Data for this exercise:
—————
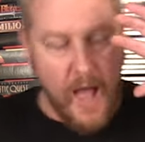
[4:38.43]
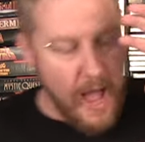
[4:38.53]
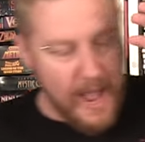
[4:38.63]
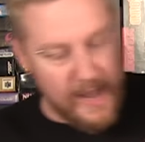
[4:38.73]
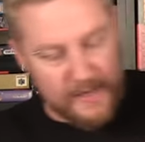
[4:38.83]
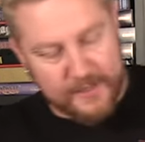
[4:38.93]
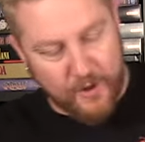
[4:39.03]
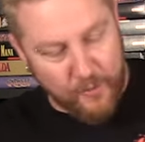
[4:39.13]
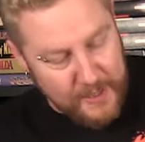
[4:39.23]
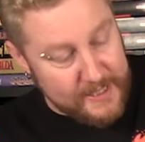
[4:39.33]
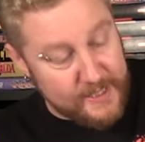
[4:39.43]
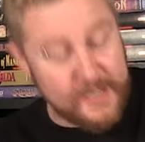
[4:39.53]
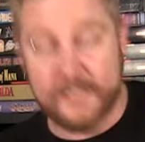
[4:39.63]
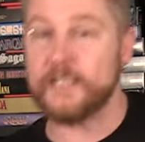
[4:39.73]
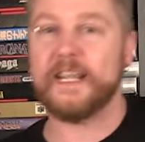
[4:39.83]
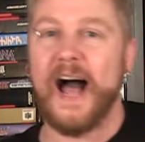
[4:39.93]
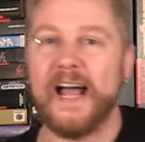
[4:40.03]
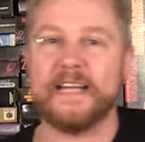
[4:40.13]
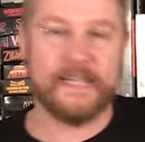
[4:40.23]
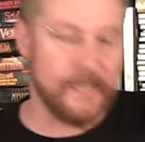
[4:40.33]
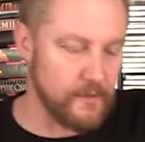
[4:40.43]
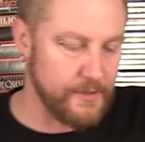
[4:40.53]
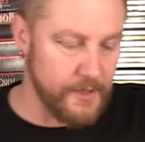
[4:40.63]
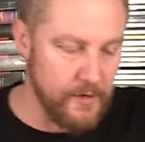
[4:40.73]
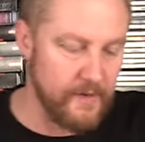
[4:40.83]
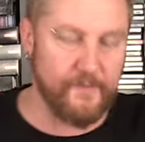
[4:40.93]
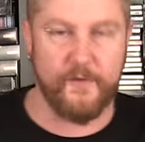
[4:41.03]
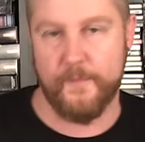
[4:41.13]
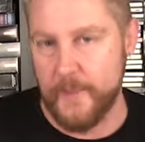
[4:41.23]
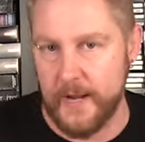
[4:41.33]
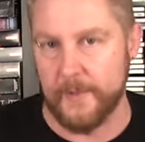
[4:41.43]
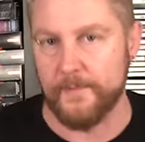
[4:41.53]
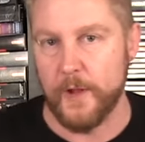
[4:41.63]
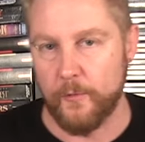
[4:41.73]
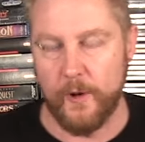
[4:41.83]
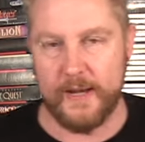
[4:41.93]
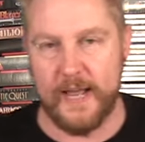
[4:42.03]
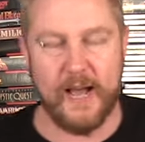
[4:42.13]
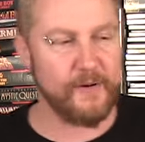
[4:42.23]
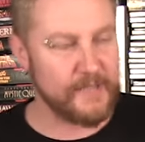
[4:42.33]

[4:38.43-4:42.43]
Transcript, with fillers: And so this is this is the ideal unit for me right now.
—————
What is required: Without the pictures, write out the whole listing above exactly as it appears.

Solution:
[4:38.43]
[4:38.53]
[4:38.63]
[4:38.73]
[4:38.83]
[4:38.93]
[4:39.03]
[4:39.13]
[4:39.23]
[4:39.33]
[4:39.43]
[4:39.53]
[4:39.63]
[4:39.73]
[4:39.83]
[4:39.93]
[4:40.03]
[4:40.13]
[4:40.23]
[4:40.33]
[4:40.43]
[4:40.53]
[4:40.63]
[4:40.73]
[4:40.83]
[4:40.93]
[4:41.03]
[4:41.13]
[4:41.23]
[4:41.33]
[4:41.43]
[4:41.53]
[4:41.63]
[4:41.73]
[4:41.83]
[4:41.93]
[4:42.03]
[4:42.13]
[4:42.23]
[4:42.33]

[4:38.43-4:42.43]
Transcript, with fillers: And so this is this is the ideal unit for me right now.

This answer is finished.